Each word in the data below should be copied exactly; the images should not.

Dataset items:
■ ■ ■ ■ ■ ■ ■

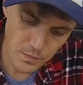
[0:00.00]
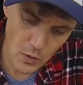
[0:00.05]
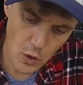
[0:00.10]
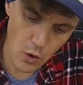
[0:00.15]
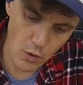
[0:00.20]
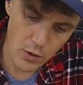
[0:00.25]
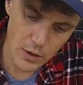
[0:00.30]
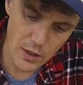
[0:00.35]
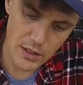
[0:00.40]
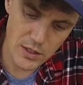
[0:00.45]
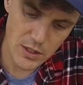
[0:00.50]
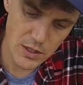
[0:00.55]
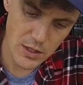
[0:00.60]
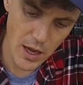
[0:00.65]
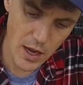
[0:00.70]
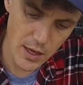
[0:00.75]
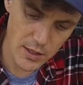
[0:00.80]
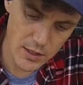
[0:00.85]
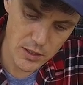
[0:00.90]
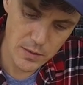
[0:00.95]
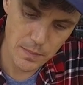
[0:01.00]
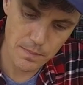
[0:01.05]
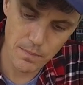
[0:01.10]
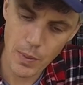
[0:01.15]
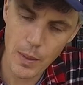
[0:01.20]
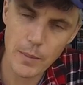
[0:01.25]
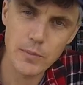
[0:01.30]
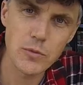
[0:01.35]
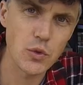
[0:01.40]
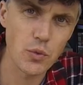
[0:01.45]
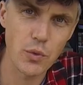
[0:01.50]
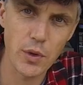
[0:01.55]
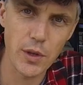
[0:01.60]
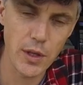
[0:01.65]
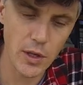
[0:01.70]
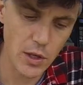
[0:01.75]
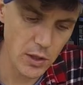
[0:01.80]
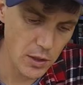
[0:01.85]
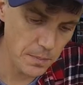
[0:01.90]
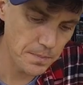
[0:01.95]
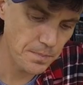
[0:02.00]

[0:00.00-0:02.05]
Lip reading: coconut sauce. It's really good.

■ ■ ■ ■ ■ ■ ■

#### YOUR SOLUTION
[0:00.00]
[0:00.05]
[0:00.10]
[0:00.15]
[0:00.20]
[0:00.25]
[0:00.30]
[0:00.35]
[0:00.40]
[0:00.45]
[0:00.50]
[0:00.55]
[0:00.60]
[0:00.65]
[0:00.70]
[0:00.75]
[0:00.80]
[0:00.85]
[0:00.90]
[0:00.95]
[0:01.00]
[0:01.05]
[0:01.10]
[0:01.15]
[0:01.20]
[0:01.25]
[0:01.30]
[0:01.35]
[0:01.40]
[0:01.45]
[0:01.50]
[0:01.55]
[0:01.60]
[0:01.65]
[0:01.70]
[0:01.75]
[0:01.80]
[0:01.85]
[0:01.90]
[0:01.95]
[0:02.00]

[0:00.00-0:02.05]
Lip reading: coconut sauce. It's really good.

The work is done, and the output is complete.